Vadim Gabrielevich Shershenevich (Вадим Габриэлевич Шершеневич; 25 January 1893 – 18 May 1942) was a Russian poet. He was highly prolific, working in more than one genre, moving from Symbolism to Futurism after meeting Marinetti in Moscow. Later he pioneered the post-revolutionary avant-garde Imaginist movement, but abandoned it in favour of the theatre.

==Biography and career==

===Earlier years===
Shershenevich was born in Kazan, Russia on 25 January 1893. He was the son of professor of Law Gabriel Feliksovich Shershenevich, a Polish national and a deputy of the first State Duma from the Constitutional Democratic party and the author of its platform. Shershenevich's mother, Yevgeniya L'vovna Mandel'shtam (L'vova), was an opera singer. At age nine he entered secondary school a year early. After moving with his parents to Moscow in 1907 he studied in the private secondary school of L.I. Polivanov—earlier graduates of the school included Valery Bryusov, Andrey Bely and Sergey Solovyov. After secondary school he began studies in the philological department at the Ludwig-Maximilians-Universität München. His studies continued at Moscow University - first in the Department of Law, then in mathematics, in which he took his degree.

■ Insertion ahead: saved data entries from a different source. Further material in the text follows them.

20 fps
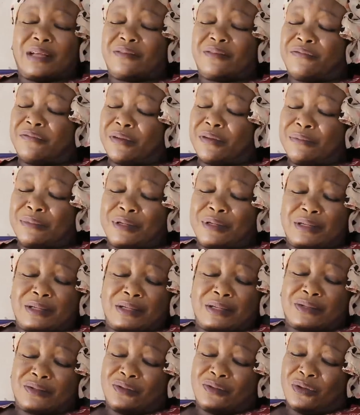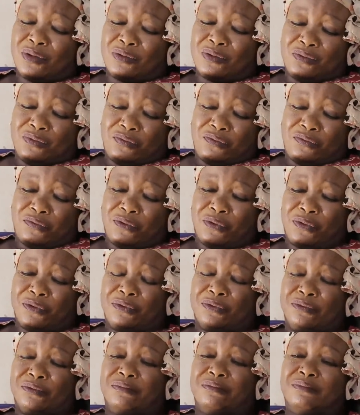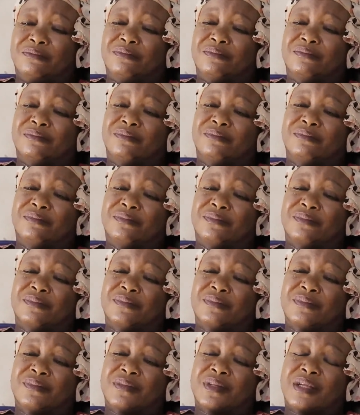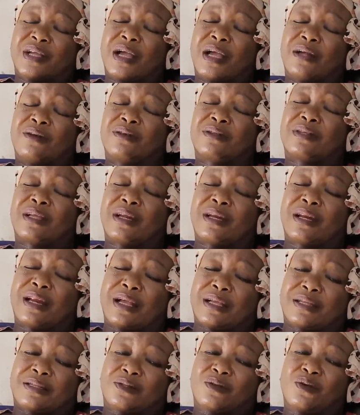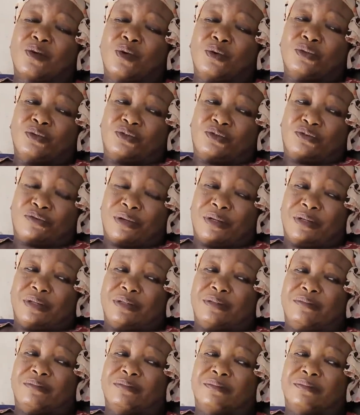family is not good for you. Her daughter lacks home training.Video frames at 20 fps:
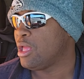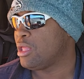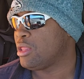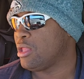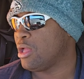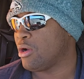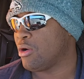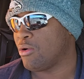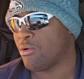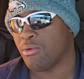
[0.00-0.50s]

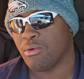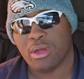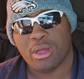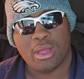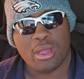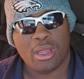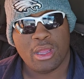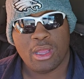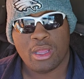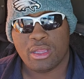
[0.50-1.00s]
No,
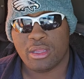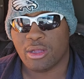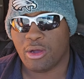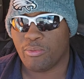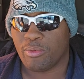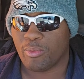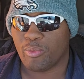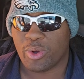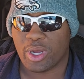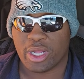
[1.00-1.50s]
we're
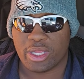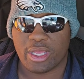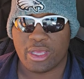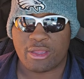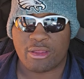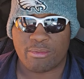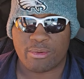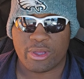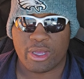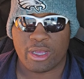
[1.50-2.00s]
going to need
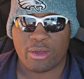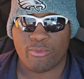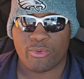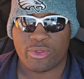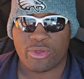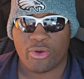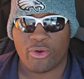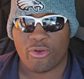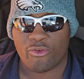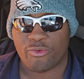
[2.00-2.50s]
some good
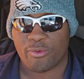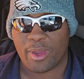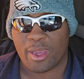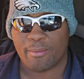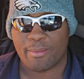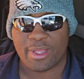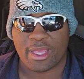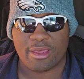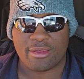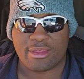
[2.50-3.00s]
returns for
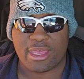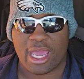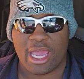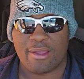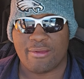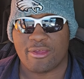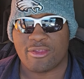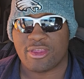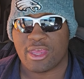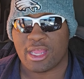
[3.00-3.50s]
him in this
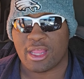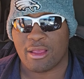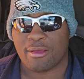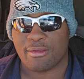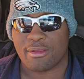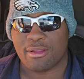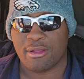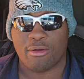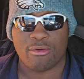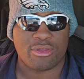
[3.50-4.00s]
game to set
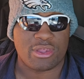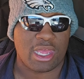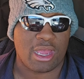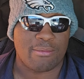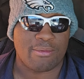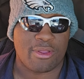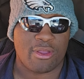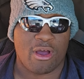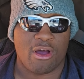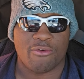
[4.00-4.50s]
up
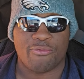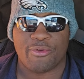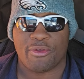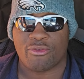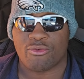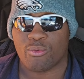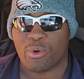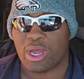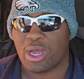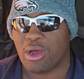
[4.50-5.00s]
the
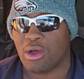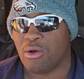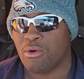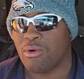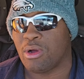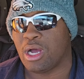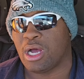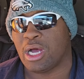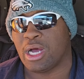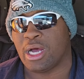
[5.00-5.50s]
offense well.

Shershenevich began writing poetry while still in secondary school and published his first book at age eighteen. This work was strongly influenced by works of Konstantin Bal'mont. His second book, Carmina reflected his enthusiasm for Alexander Blok. It was praised by Nikolai Gumilev: "Vadim Shershenevich's book makes an excellent impression. The well-polished verse (the rare roughnesses hardly shows itself), the unassuming, but adjusted style, the interesting constructions - all make one glad at [reading] its verses". In the same year Shershenevich turned from Symbolism to Futurism. Together with Léon Zack and Ryurik Ivnev he founded the "Mezzanine of Poetry", a short-living eclectic group partly inspired by the Egofuturists.

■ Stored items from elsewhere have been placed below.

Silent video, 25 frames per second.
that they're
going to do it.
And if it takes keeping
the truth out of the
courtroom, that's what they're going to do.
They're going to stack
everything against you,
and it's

Shershenevich edited almanacs produced by the Peterburgskiy Glashatay publishing house and helped prepare almanacs from the Moscow publishing house Mezzanine of Poetry, which he practically headed. Before the end of 1913 he published two additional books of poems. He became the theorist and the propagandist of futurism in Russia: He met F.T. Marinetti in Moscow in 1914 and translated his books and published collections of his own articles. His Declaration About Futurist Theatre (1914) attacked asserted that plays and theater direction of the day suppressed the actor: "Action should dominate the theater, not the word."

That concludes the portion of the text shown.